◆ **Task to complete**
Set the records down again in full, exactly as they are, apart from the images.

Dataset entries:
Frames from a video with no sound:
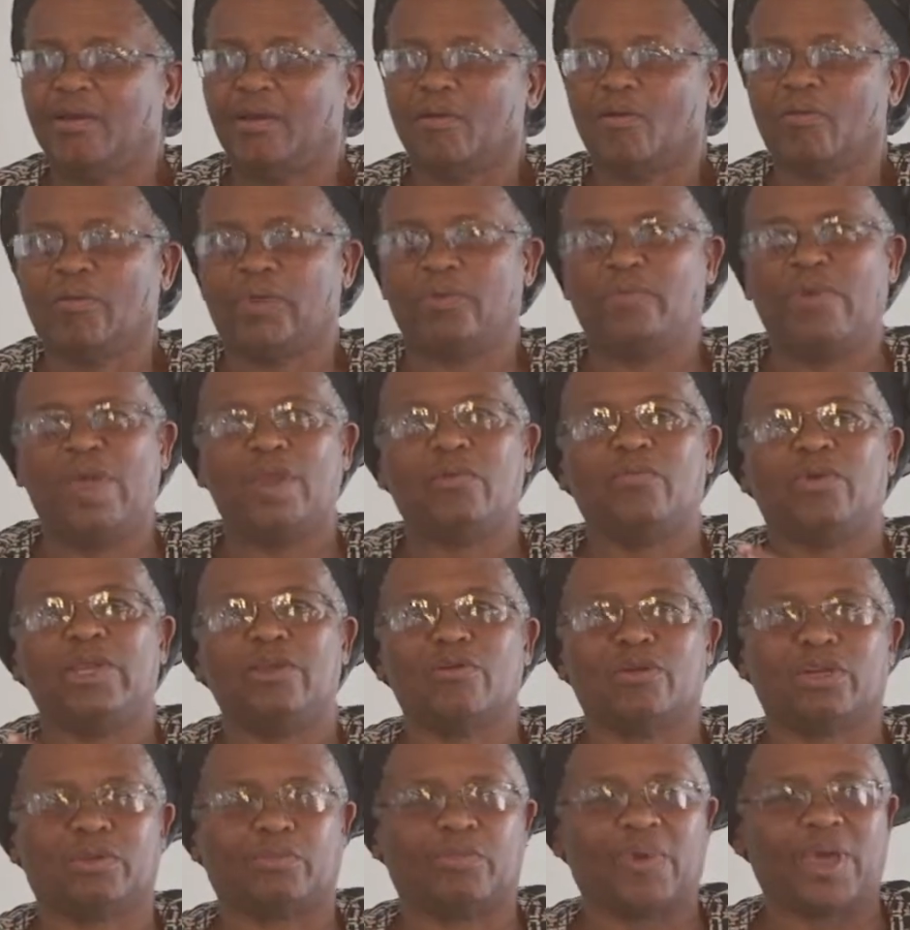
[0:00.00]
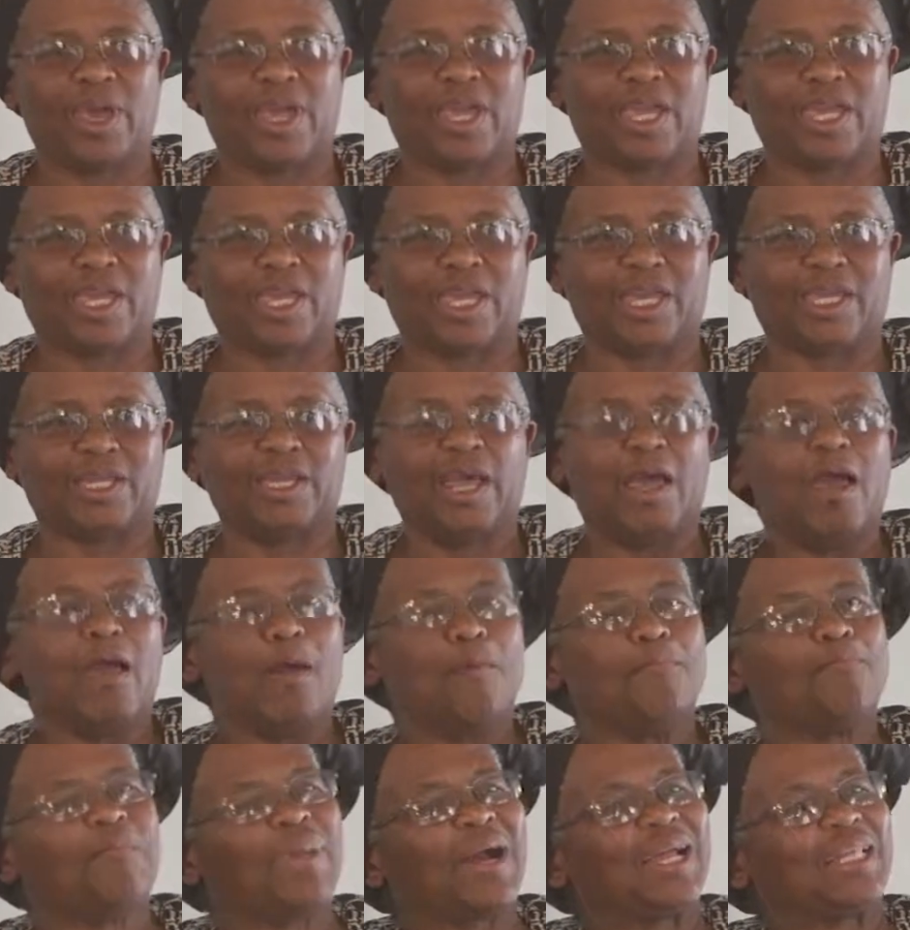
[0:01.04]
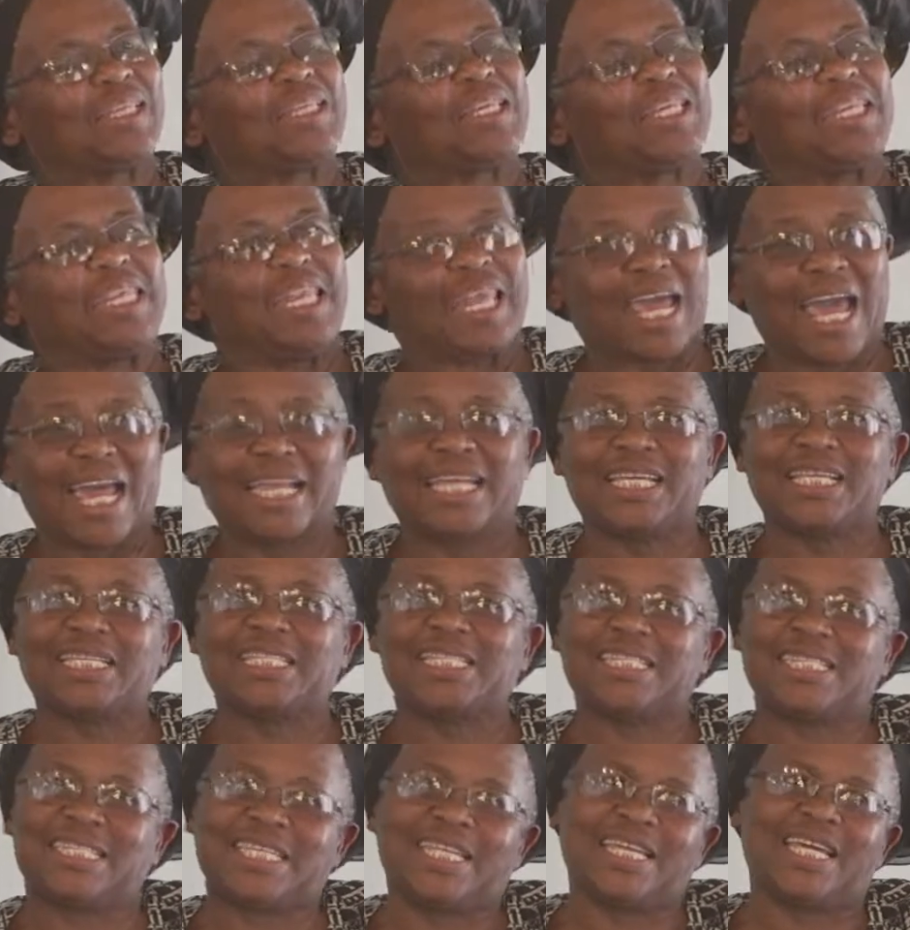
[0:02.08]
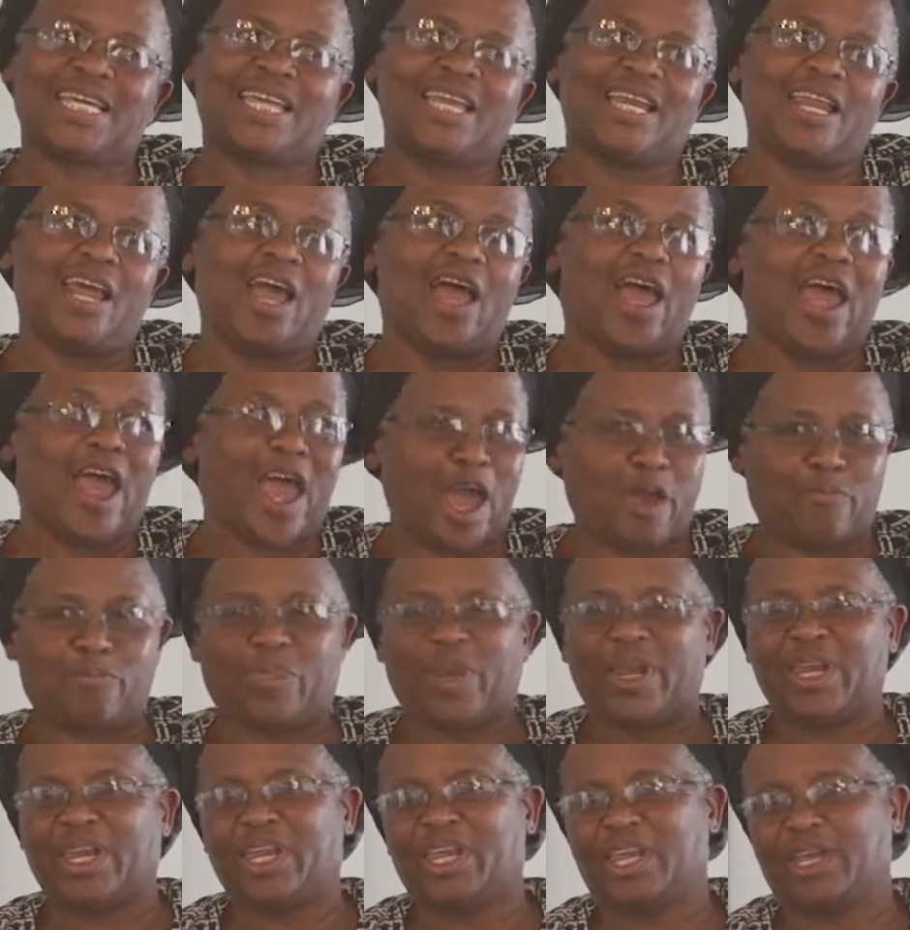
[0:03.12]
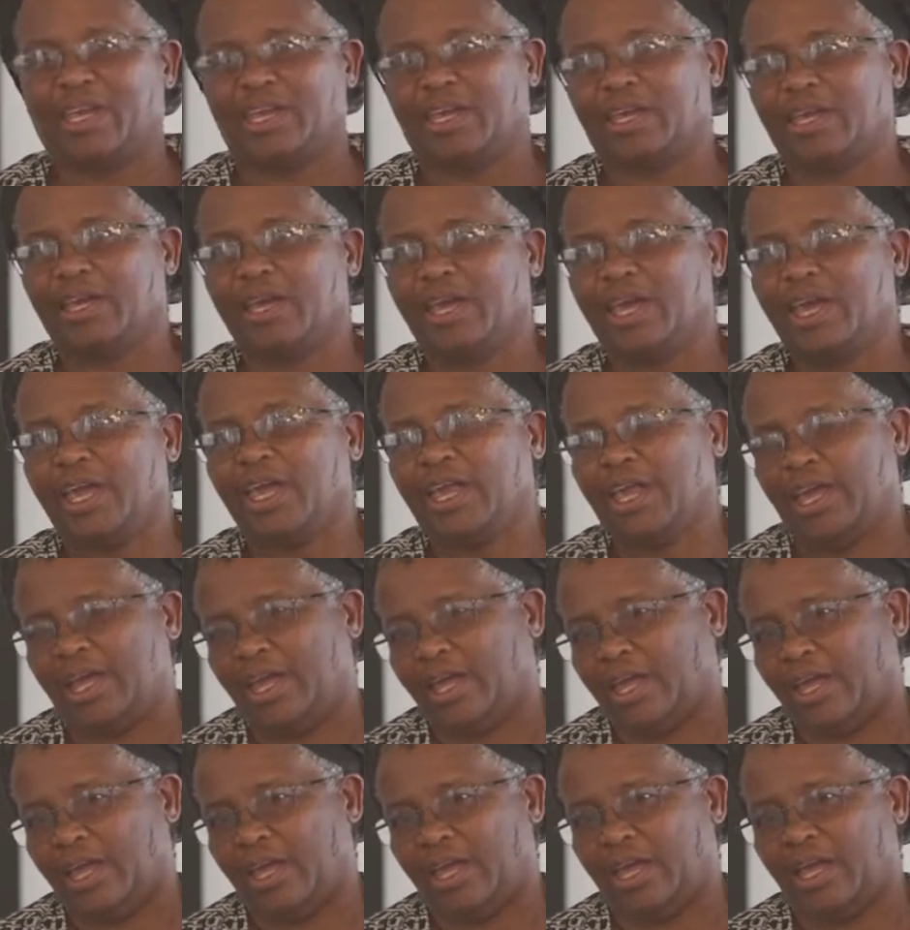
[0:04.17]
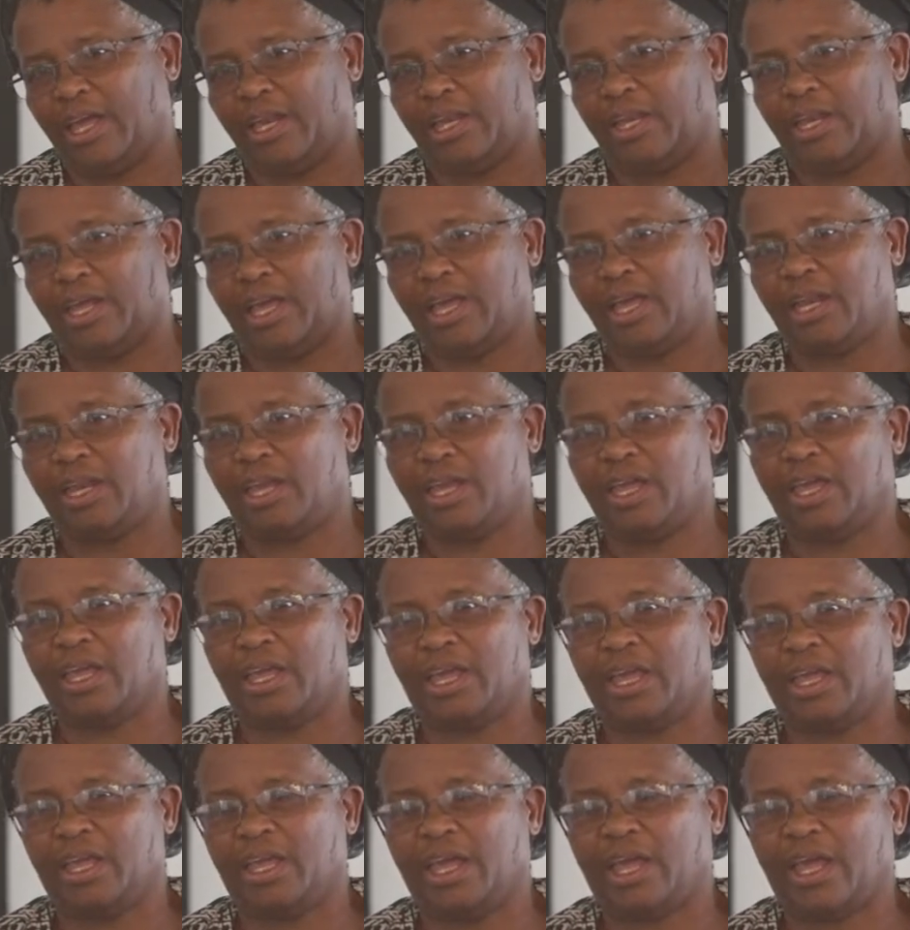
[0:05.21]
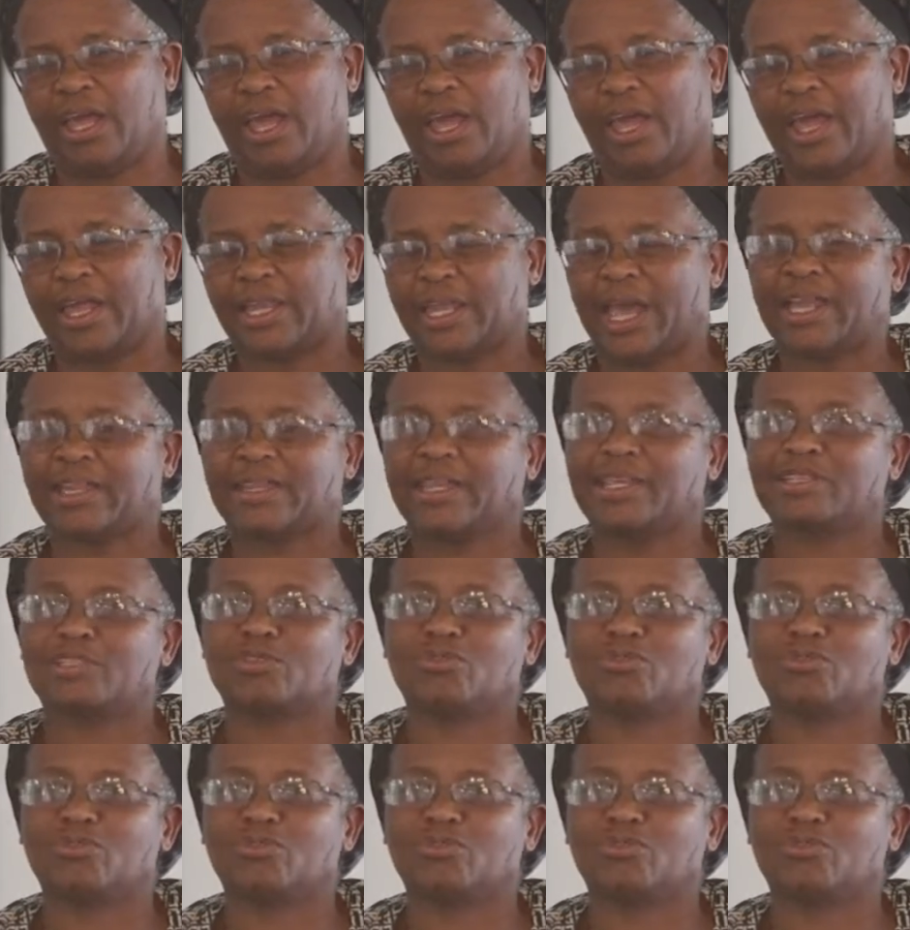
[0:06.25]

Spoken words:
Women were not paying it. But that is still happening at the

◆ **Exercise response**
Frames from a video with no sound:
[0:00.00]
[0:01.04]
[0:02.08]
[0:03.12]
[0:04.17]
[0:05.21]
[0:06.25]

Spoken words:
Women were not paying it. But that is still happening at the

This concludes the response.